A relay for carbon streams, in go. Like carbon-relay from the graphite project, except it:
- performs better: should be able to do about 100k ~ 1M million metrics per second depending on configuration and CPU speed.
- you can adjust the routing table at runtime, in real time using the web or telnet interface (though they may have some rough edges)
- has aggregator functionality built-in for cross-series, cross-time and cross-time-and-series aggregations.
- supports plaintext and pickle graphite routes (output) and metrics2.0/grafana.net, as well as kafka, Google PubSub and Amazon CloudWatch.
- graphite routes supports a per-route spooling policy. (i.e. in case of an endpoint outage, we can temporarily queue the data up to disk and resume later)
- performs validation on all incoming metrics (see below)
- supported inputs: plaintext, pickle and AMQP (rabbitmq)
This makes it easy to fanout to other tools that feed in on the metrics. Or balance/split load, or provide redundancy, or partition the data, etc. This pattern allows alerting and event processing systems to act on the data as it is received (which is much better than repeated reading from your storage)
- TCP admin interface
- releases and versions
- installation and building
You have 1 master routing table. This table contains 0-N routes. Each carbon route can contain 0-M destinations (tcp endpoints)
First: "matching": you can match metrics on one or more of: prefix, substring, or regex. All 3 default to "" (empty string, i.e. allow all). The conditions are AND-ed. Regexes are more resource intensive and hence should - and often can be - avoided.
All incoming metrics are validated and go into the table when valid.
The table will then check metrics against the blacklist and discard when appropriate.
Then metrics pass through the rewriters and are modified if applicable. Rewrite rules wrapped with forward slashes are interpreted as regular expressions.
The table sends the metric to:
The route can have different behaviors, based on its type:
- for grafanaNet / kafkaMdm / Google PubSub routes, there is only a single endpoint so that's where the data goes. For standard/carbon routes you can control how data gets routed into destinations:
- sendAllMatch: send all metrics to all the defined endpoints (possibly, and commonly only 1 endpoint).
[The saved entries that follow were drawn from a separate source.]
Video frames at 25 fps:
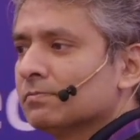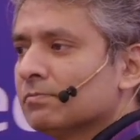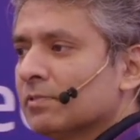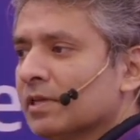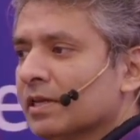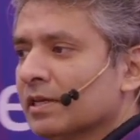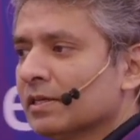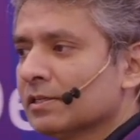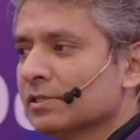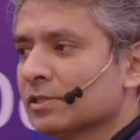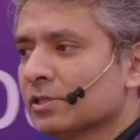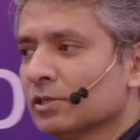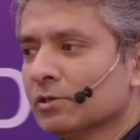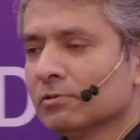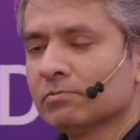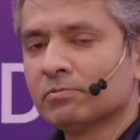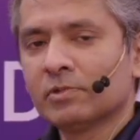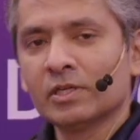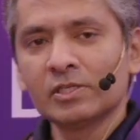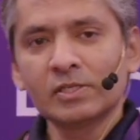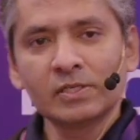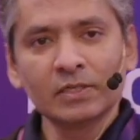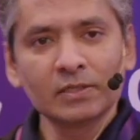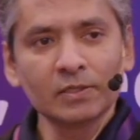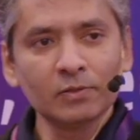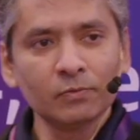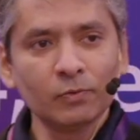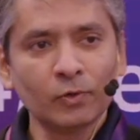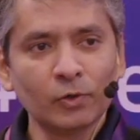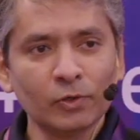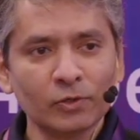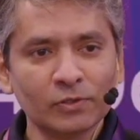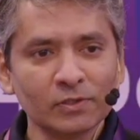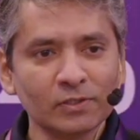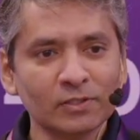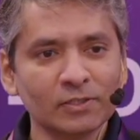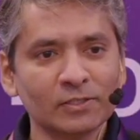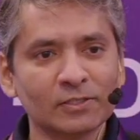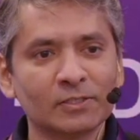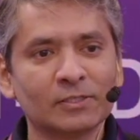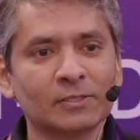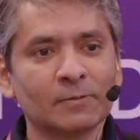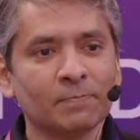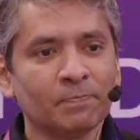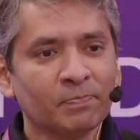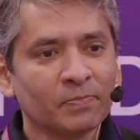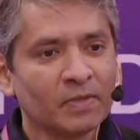things, testing the waters,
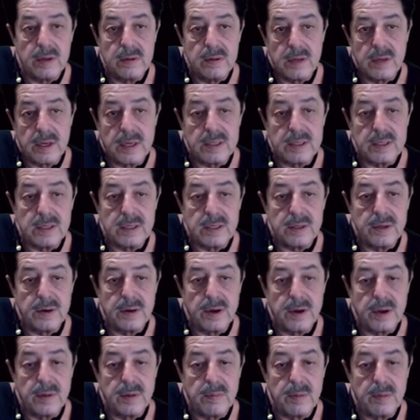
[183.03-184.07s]
Like I said, they're
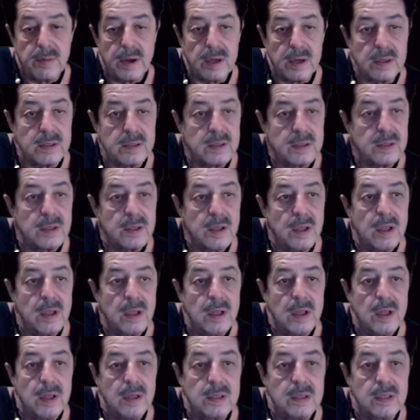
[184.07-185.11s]
eight bucks.
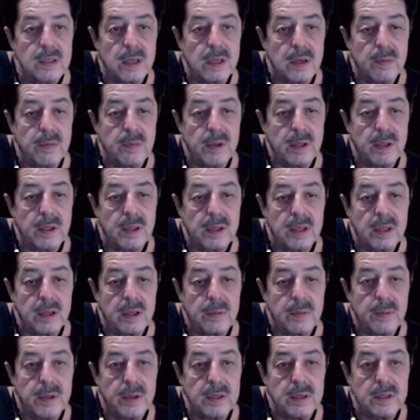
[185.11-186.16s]
Like a big, thick
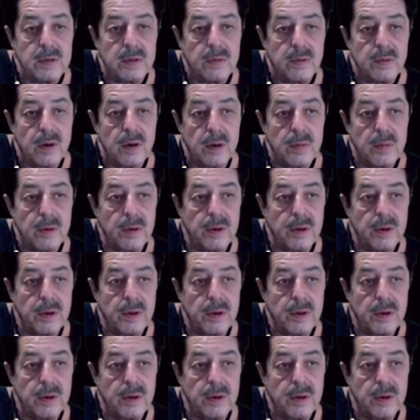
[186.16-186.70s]
piece of rubber.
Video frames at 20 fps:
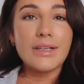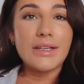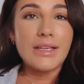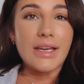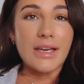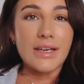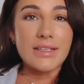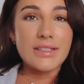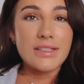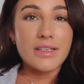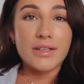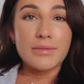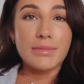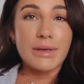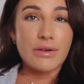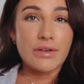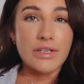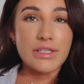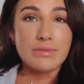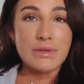yeah, it's going to
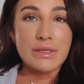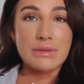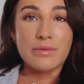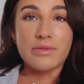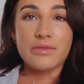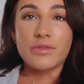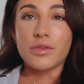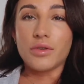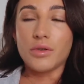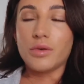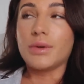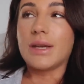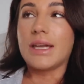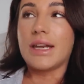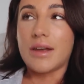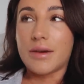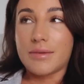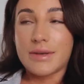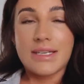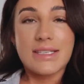be Christmas before we
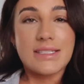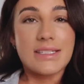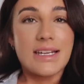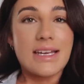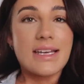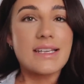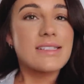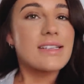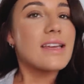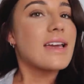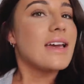know it, isn't it?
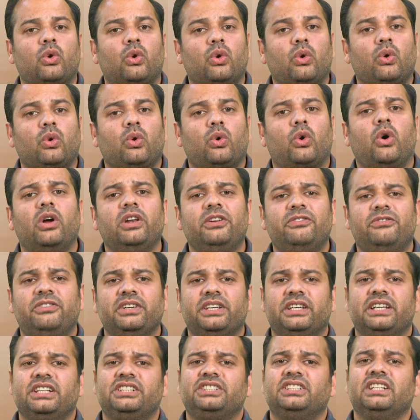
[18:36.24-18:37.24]

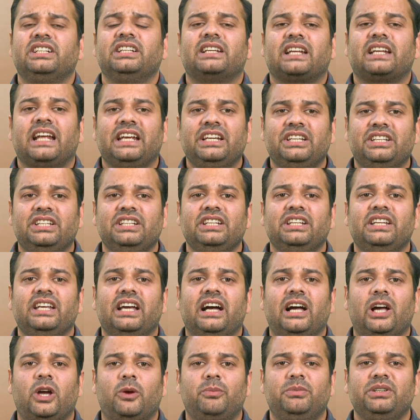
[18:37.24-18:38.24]
Qualification criteria
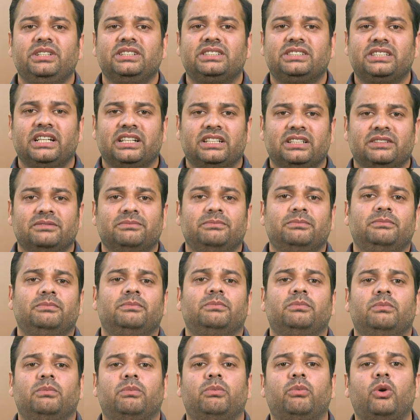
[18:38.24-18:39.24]
have been set up
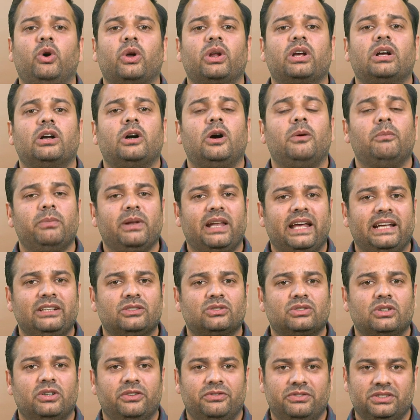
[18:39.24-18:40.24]
for compliance
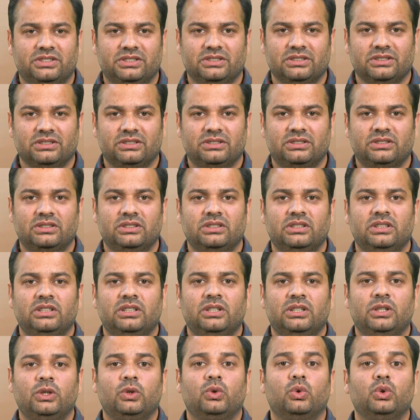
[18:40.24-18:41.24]
officers
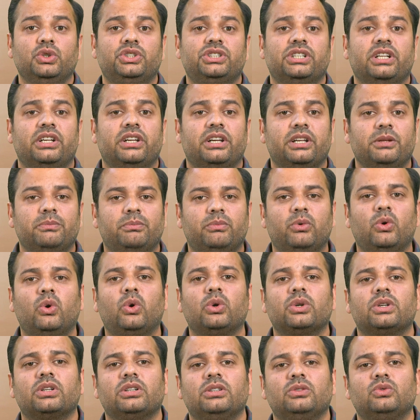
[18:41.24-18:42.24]
who shall report
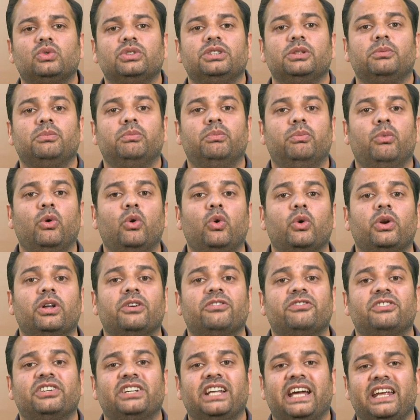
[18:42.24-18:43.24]
to the board of
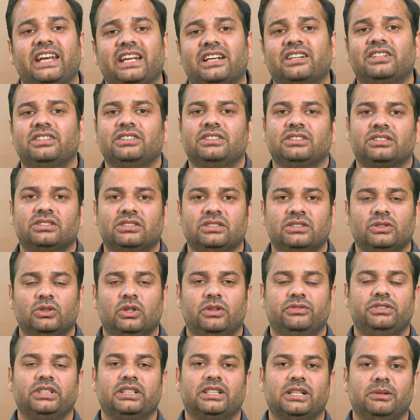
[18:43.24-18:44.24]
directors of the
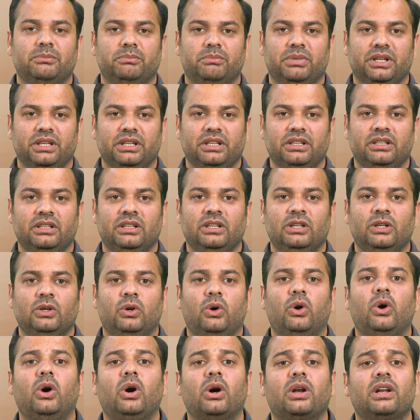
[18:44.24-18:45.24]
company
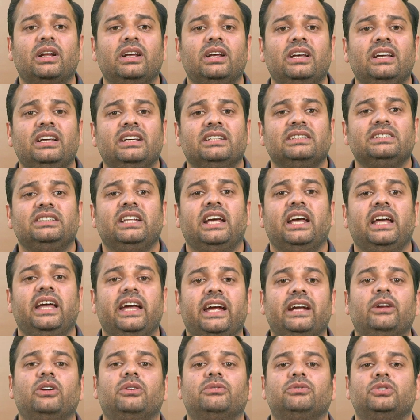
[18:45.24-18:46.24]
or the head
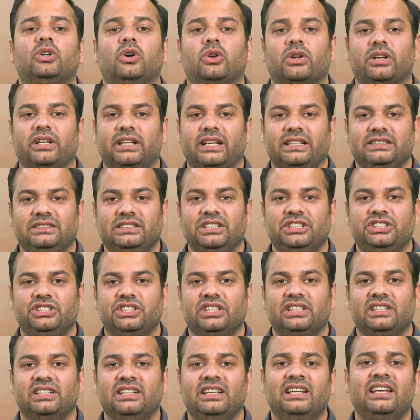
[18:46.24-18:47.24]
of the organization,
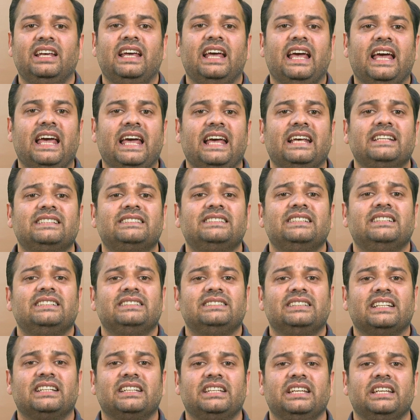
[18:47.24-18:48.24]
as the
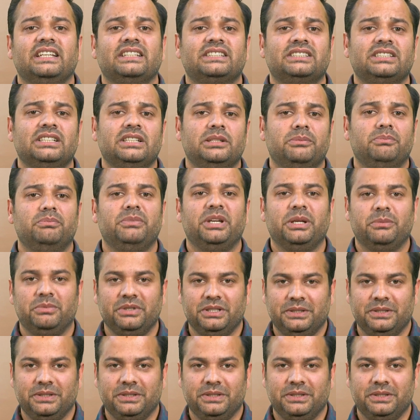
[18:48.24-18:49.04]
case may be.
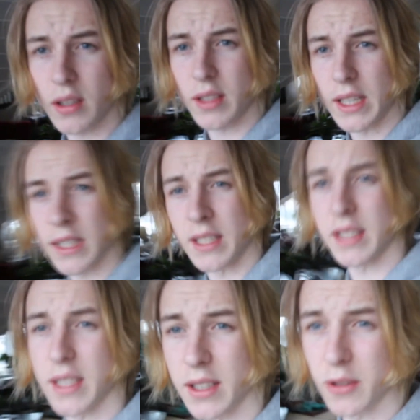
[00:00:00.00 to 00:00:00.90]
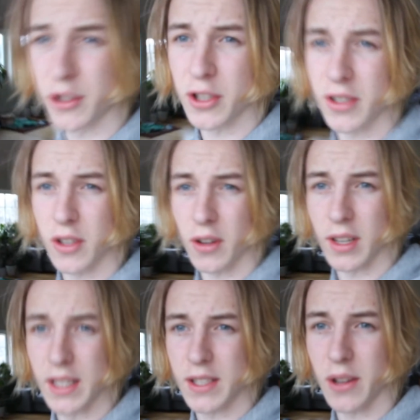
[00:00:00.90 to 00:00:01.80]
Since it just
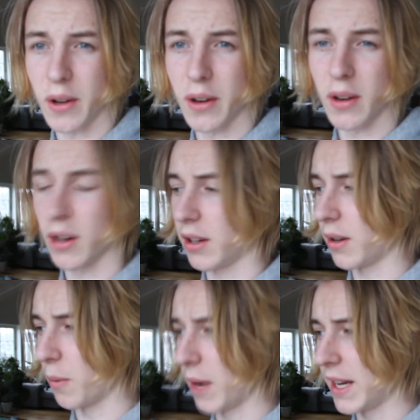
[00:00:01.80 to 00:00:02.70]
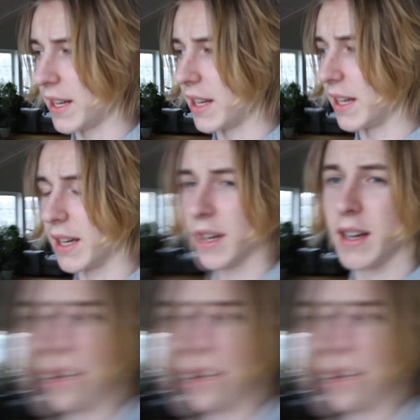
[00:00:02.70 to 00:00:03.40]
suddenly started like raining,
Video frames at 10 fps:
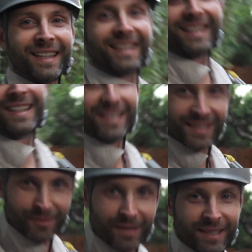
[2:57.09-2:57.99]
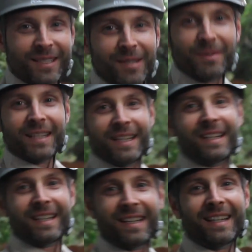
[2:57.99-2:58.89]
this is what it's gonna So be. you're
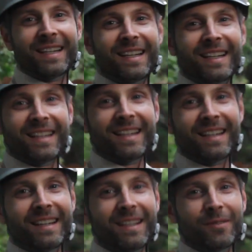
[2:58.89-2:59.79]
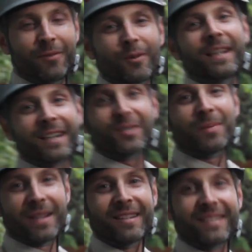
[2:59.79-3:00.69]
climbing with 40 pounds. 40 extra
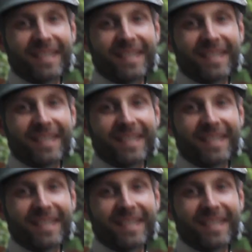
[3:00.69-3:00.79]
pounds,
- sendFirstMatch: send the metrics to the first endpoint that matches it.
- consistentHashing: the algorithm is the same as Carbon's consistent hashing.
- round robin: the route is a RR pool (not implemented)
carbon-relay-ng (for now) focuses on staying up and not consuming much resources.
For carbon routes:
- if connection is up but slow, we drop the data
- if connection is down and spooling enabled. we try to spool but if it's slow we drop the data
- if connection is down and spooling disabled -> drop the data
kafka, Google PubSub, and grafanaNet have an in-memory buffer and can be configured to blocking or non-blocking mode when the buffer runs full.